Repeat all the lines below exactly, but omit the pictures.

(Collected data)

================================

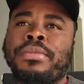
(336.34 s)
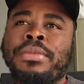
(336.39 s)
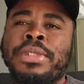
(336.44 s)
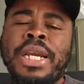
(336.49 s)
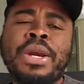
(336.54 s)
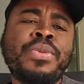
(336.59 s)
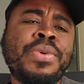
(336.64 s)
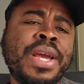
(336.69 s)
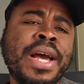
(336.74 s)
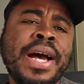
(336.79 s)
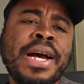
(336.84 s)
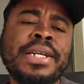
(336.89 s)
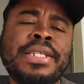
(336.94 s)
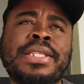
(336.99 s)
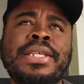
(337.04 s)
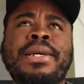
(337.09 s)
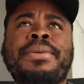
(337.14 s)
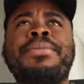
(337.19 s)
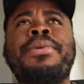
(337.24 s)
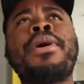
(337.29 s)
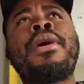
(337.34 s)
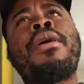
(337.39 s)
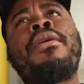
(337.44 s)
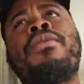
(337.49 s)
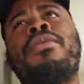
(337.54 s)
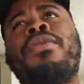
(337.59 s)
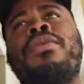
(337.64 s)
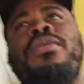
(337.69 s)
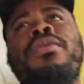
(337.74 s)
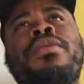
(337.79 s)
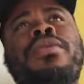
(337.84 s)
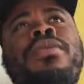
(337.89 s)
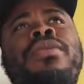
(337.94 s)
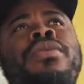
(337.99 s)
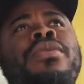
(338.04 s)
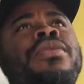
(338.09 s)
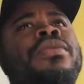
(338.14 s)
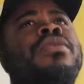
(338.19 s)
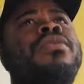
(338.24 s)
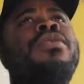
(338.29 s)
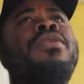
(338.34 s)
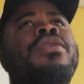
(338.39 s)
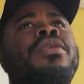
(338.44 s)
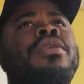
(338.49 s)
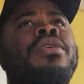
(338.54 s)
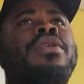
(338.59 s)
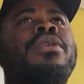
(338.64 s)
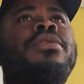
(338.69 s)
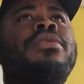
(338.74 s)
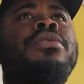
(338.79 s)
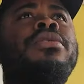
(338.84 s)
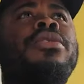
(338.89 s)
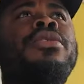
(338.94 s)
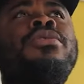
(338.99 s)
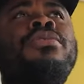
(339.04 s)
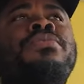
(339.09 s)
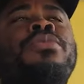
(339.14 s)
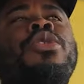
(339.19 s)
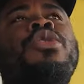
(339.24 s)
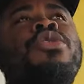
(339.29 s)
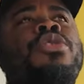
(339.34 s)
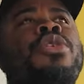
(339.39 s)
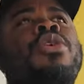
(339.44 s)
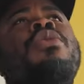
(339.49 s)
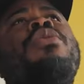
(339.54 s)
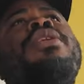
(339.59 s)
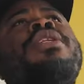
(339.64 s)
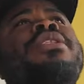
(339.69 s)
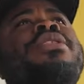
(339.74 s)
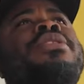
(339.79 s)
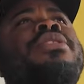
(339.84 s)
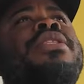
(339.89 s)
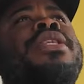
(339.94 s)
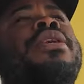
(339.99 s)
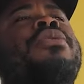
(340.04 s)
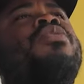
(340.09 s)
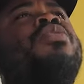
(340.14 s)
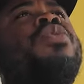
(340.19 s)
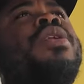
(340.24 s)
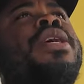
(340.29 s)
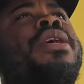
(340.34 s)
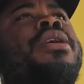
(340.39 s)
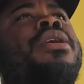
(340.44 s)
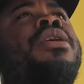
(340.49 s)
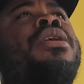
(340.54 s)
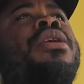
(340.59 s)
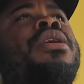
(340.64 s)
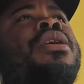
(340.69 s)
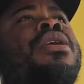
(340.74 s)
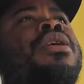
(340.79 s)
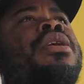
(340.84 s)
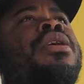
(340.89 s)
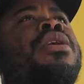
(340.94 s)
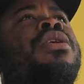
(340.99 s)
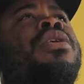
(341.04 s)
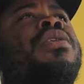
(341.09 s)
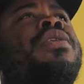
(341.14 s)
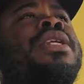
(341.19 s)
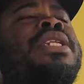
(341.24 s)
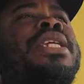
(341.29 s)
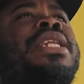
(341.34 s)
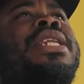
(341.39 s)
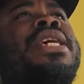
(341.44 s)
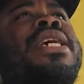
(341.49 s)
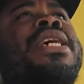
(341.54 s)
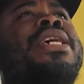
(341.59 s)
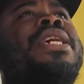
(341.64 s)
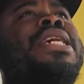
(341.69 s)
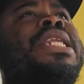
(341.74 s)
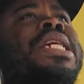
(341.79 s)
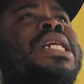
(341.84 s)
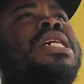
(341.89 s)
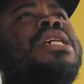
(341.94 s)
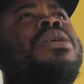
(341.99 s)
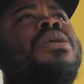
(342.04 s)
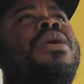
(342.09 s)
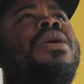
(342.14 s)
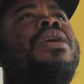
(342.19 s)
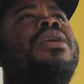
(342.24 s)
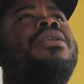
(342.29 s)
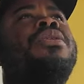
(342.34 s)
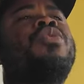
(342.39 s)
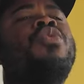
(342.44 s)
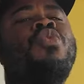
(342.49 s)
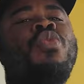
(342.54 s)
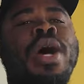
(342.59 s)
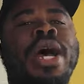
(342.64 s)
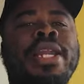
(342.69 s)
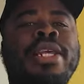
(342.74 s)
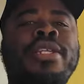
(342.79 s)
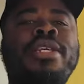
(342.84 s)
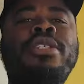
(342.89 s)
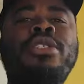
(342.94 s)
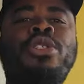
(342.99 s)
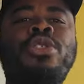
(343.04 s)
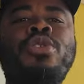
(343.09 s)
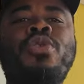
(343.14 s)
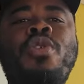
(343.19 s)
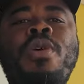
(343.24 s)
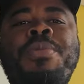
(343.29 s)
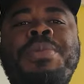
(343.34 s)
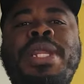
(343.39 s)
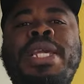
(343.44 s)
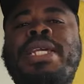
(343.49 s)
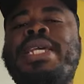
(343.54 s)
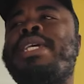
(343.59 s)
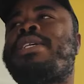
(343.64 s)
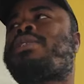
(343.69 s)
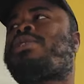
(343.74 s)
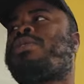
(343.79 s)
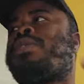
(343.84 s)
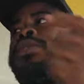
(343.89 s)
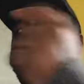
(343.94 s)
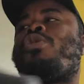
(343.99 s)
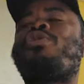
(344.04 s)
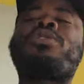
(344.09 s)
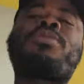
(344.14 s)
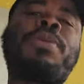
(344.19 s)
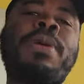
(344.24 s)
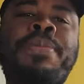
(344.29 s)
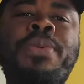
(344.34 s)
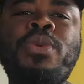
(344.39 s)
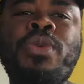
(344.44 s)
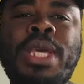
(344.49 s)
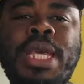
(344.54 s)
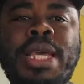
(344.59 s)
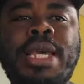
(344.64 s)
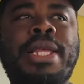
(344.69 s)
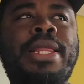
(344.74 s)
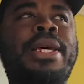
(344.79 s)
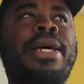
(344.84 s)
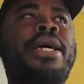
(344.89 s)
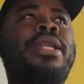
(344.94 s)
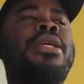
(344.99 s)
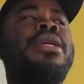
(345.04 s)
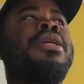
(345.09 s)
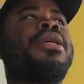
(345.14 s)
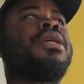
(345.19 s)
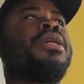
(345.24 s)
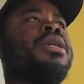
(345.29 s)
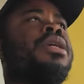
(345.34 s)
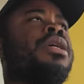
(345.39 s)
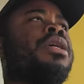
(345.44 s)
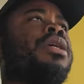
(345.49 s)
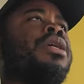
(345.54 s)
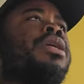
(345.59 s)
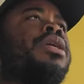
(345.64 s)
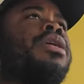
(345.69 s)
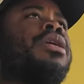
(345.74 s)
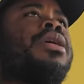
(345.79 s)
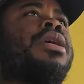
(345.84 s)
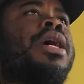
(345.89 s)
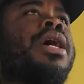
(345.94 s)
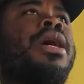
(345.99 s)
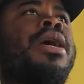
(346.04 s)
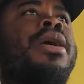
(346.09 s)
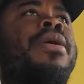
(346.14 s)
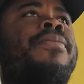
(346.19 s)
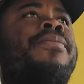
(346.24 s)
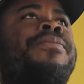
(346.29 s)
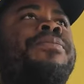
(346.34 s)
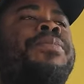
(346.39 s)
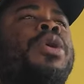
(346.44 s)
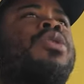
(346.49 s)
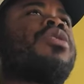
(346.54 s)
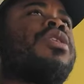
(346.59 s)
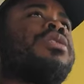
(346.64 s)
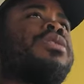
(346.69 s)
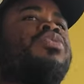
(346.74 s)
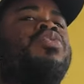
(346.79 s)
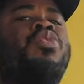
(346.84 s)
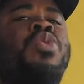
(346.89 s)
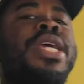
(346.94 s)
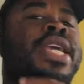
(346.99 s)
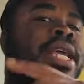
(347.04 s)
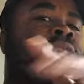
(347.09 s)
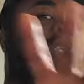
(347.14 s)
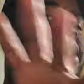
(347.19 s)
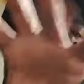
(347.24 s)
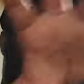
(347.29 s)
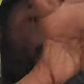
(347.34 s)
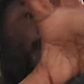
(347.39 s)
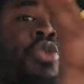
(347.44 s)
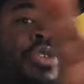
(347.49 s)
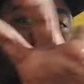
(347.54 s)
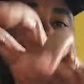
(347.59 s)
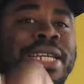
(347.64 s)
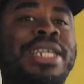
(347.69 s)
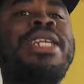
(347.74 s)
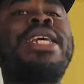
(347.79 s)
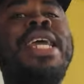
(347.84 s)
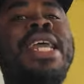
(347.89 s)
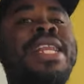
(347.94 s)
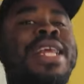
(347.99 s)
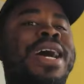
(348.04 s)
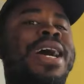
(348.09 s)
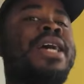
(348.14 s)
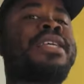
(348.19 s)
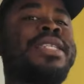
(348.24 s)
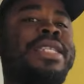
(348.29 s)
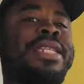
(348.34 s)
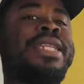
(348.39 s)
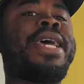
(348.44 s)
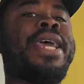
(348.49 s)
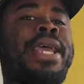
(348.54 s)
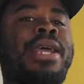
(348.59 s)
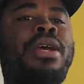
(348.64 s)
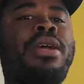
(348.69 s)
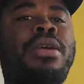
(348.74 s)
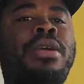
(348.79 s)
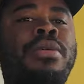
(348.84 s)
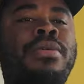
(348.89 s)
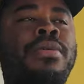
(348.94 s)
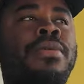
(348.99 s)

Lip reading: And we asked them, yo, you told us that we're gonna delay in Accra. Why didn't you communicate to those people here that because you delayed us there,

================================

Answer to this task:
(336.34 s)
(336.39 s)
(336.44 s)
(336.49 s)
(336.54 s)
(336.59 s)
(336.64 s)
(336.69 s)
(336.74 s)
(336.79 s)
(336.84 s)
(336.89 s)
(336.94 s)
(336.99 s)
(337.04 s)
(337.09 s)
(337.14 s)
(337.19 s)
(337.24 s)
(337.29 s)
(337.34 s)
(337.39 s)
(337.44 s)
(337.49 s)
(337.54 s)
(337.59 s)
(337.64 s)
(337.69 s)
(337.74 s)
(337.79 s)
(337.84 s)
(337.89 s)
(337.94 s)
(337.99 s)
(338.04 s)
(338.09 s)
(338.14 s)
(338.19 s)
(338.24 s)
(338.29 s)
(338.34 s)
(338.39 s)
(338.44 s)
(338.49 s)
(338.54 s)
(338.59 s)
(338.64 s)
(338.69 s)
(338.74 s)
(338.79 s)
(338.84 s)
(338.89 s)
(338.94 s)
(338.99 s)
(339.04 s)
(339.09 s)
(339.14 s)
(339.19 s)
(339.24 s)
(339.29 s)
(339.34 s)
(339.39 s)
(339.44 s)
(339.49 s)
(339.54 s)
(339.59 s)
(339.64 s)
(339.69 s)
(339.74 s)
(339.79 s)
(339.84 s)
(339.89 s)
(339.94 s)
(339.99 s)
(340.04 s)
(340.09 s)
(340.14 s)
(340.19 s)
(340.24 s)
(340.29 s)
(340.34 s)
(340.39 s)
(340.44 s)
(340.49 s)
(340.54 s)
(340.59 s)
(340.64 s)
(340.69 s)
(340.74 s)
(340.79 s)
(340.84 s)
(340.89 s)
(340.94 s)
(340.99 s)
(341.04 s)
(341.09 s)
(341.14 s)
(341.19 s)
(341.24 s)
(341.29 s)
(341.34 s)
(341.39 s)
(341.44 s)
(341.49 s)
(341.54 s)
(341.59 s)
(341.64 s)
(341.69 s)
(341.74 s)
(341.79 s)
(341.84 s)
(341.89 s)
(341.94 s)
(341.99 s)
(342.04 s)
(342.09 s)
(342.14 s)
(342.19 s)
(342.24 s)
(342.29 s)
(342.34 s)
(342.39 s)
(342.44 s)
(342.49 s)
(342.54 s)
(342.59 s)
(342.64 s)
(342.69 s)
(342.74 s)
(342.79 s)
(342.84 s)
(342.89 s)
(342.94 s)
(342.99 s)
(343.04 s)
(343.09 s)
(343.14 s)
(343.19 s)
(343.24 s)
(343.29 s)
(343.34 s)
(343.39 s)
(343.44 s)
(343.49 s)
(343.54 s)
(343.59 s)
(343.64 s)
(343.69 s)
(343.74 s)
(343.79 s)
(343.84 s)
(343.89 s)
(343.94 s)
(343.99 s)
(344.04 s)
(344.09 s)
(344.14 s)
(344.19 s)
(344.24 s)
(344.29 s)
(344.34 s)
(344.39 s)
(344.44 s)
(344.49 s)
(344.54 s)
(344.59 s)
(344.64 s)
(344.69 s)
(344.74 s)
(344.79 s)
(344.84 s)
(344.89 s)
(344.94 s)
(344.99 s)
(345.04 s)
(345.09 s)
(345.14 s)
(345.19 s)
(345.24 s)
(345.29 s)
(345.34 s)
(345.39 s)
(345.44 s)
(345.49 s)
(345.54 s)
(345.59 s)
(345.64 s)
(345.69 s)
(345.74 s)
(345.79 s)
(345.84 s)
(345.89 s)
(345.94 s)
(345.99 s)
(346.04 s)
(346.09 s)
(346.14 s)
(346.19 s)
(346.24 s)
(346.29 s)
(346.34 s)
(346.39 s)
(346.44 s)
(346.49 s)
(346.54 s)
(346.59 s)
(346.64 s)
(346.69 s)
(346.74 s)
(346.79 s)
(346.84 s)
(346.89 s)
(346.94 s)
(346.99 s)
(347.04 s)
(347.09 s)
(347.14 s)
(347.19 s)
(347.24 s)
(347.29 s)
(347.34 s)
(347.39 s)
(347.44 s)
(347.49 s)
(347.54 s)
(347.59 s)
(347.64 s)
(347.69 s)
(347.74 s)
(347.79 s)
(347.84 s)
(347.89 s)
(347.94 s)
(347.99 s)
(348.04 s)
(348.09 s)
(348.14 s)
(348.19 s)
(348.24 s)
(348.29 s)
(348.34 s)
(348.39 s)
(348.44 s)
(348.49 s)
(348.54 s)
(348.59 s)
(348.64 s)
(348.69 s)
(348.74 s)
(348.79 s)
(348.84 s)
(348.89 s)
(348.94 s)
(348.99 s)

Lip reading: And we asked them, yo, you told us that we're gonna delay in Accra. Why didn't you communicate to those people here that because you delayed us there,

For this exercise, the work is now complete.